On Wed, 11 Sept 2024 at 19:56, Walter Bright via Digitalmars-d <digitalmars-d@puremagic.com> wrote:
On 9/11/2024 4:18 AM, Manu wrote:
> Okay, I lost the signal somewhere... what I'm essentially saying though, is that
> it doesn't matter what the rule is or how it came about; the point is, it's a
> tool the architecture offers which is most useful at the language level. Laying
> out code to match this particular rule is not something that's appropriate,
> because some other arch with whatever other primitive strategy might come along.

The rule that the code is laid out in the order the programmer wrote it makes
the most sense to me. It gives the programmer the control over how it gets
executed. The same applies to switch statements - put the most visited case
statements first.

This isn't a matter of opinion. The compilers do what the compilers do, and that's just the way it is.

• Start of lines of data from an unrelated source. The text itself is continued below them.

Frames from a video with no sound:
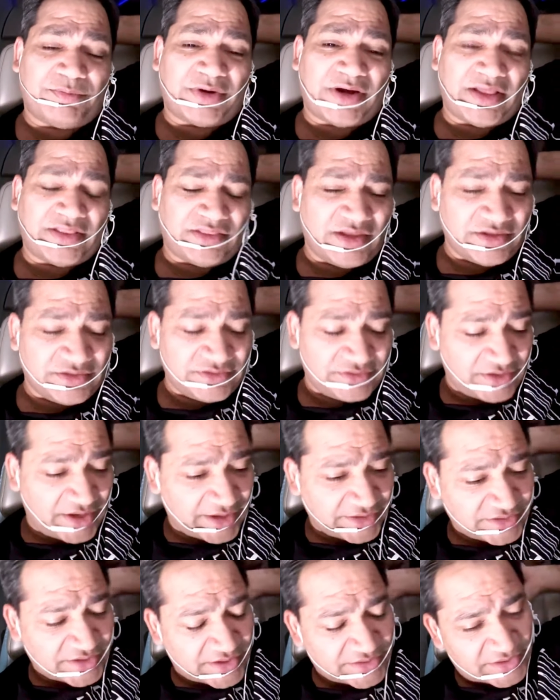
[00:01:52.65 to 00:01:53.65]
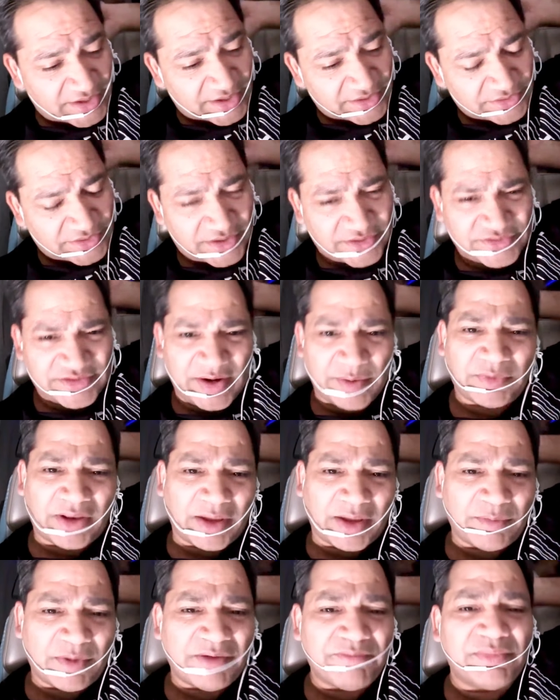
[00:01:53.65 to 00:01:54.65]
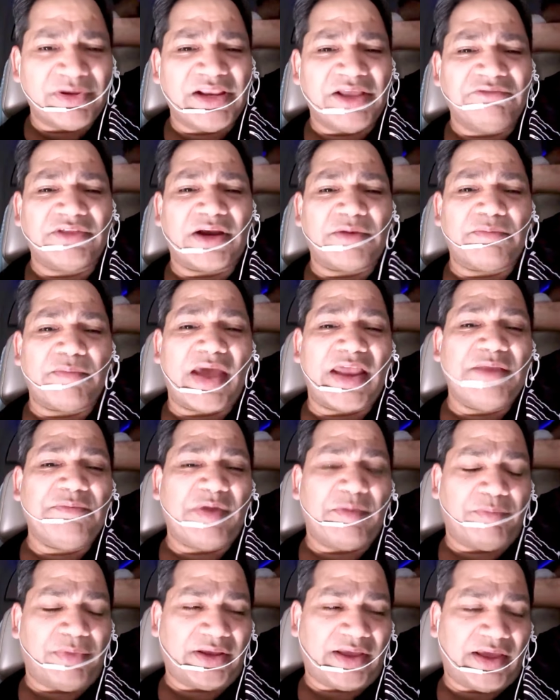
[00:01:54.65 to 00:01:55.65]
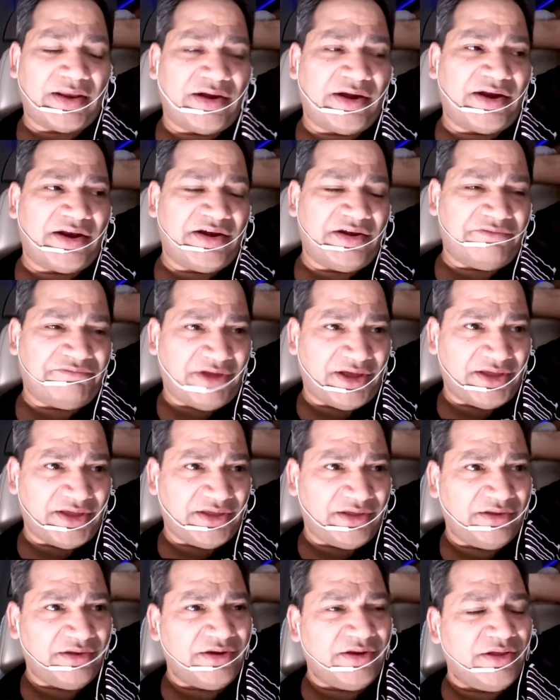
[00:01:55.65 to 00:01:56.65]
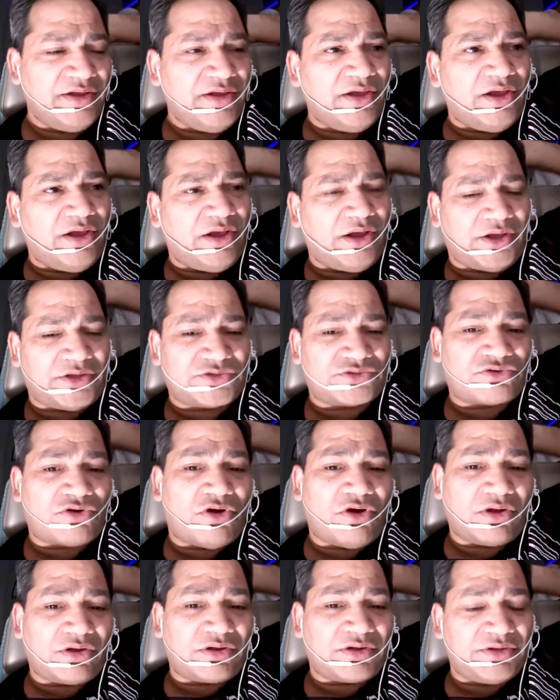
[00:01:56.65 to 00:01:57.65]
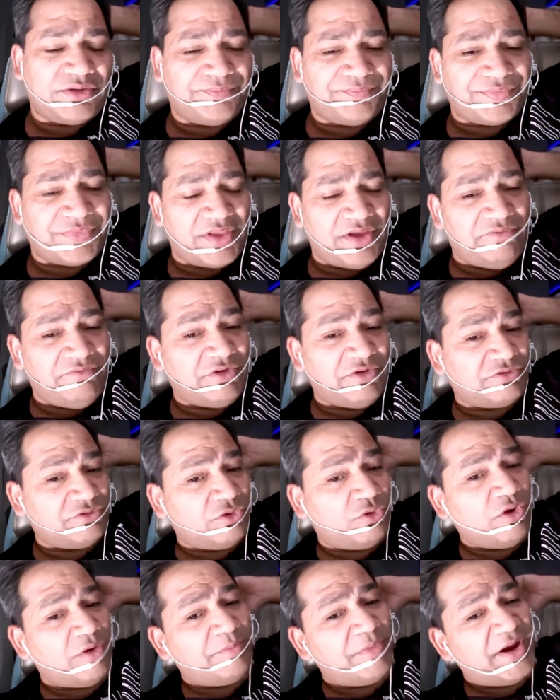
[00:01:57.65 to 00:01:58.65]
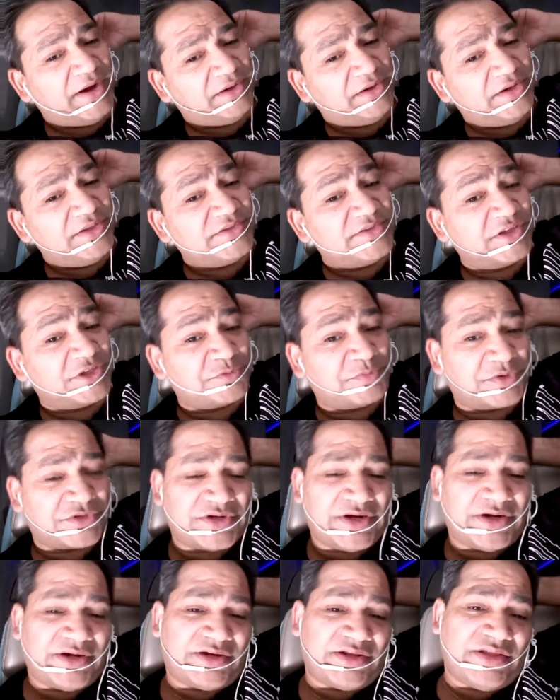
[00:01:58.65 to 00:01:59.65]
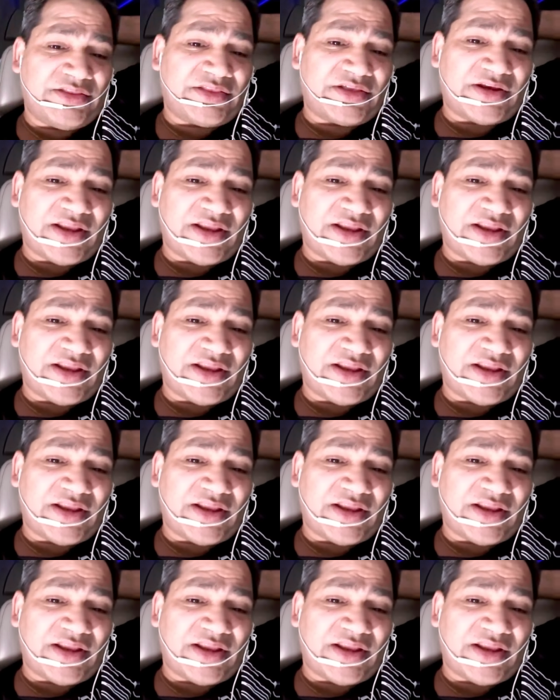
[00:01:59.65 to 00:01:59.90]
But I think at the same time, I believe that many people can identify a stock which will go up by at least 6% in the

> Obfuscating the contorting code is not the goal or a reasonable solution; we
> just want a mechanism in the language to take advantage of this general category
> of support in whatever architecture.

I tend to agree, but when micro-optimizing one's code, one accepts that its
elegance is going to decline.

There are at least 3 ways to organize the code to get what you want. I won't
claim they're beautiful, but they work.

I can't reproduce this claim of yours.
I couldn't reproduce a case where your hack produced the code you say, and even if I could I would never accept it to be reliable.

...and even if it DID work reliably, I still wouldn't accept it, because mangling and contorting my code like that is just stupid.

...and it's not like we're even talking about a trade-off here! An otherwise benign and extremely low-impact hint attribute on a control statement just isn't an edgy or risky move.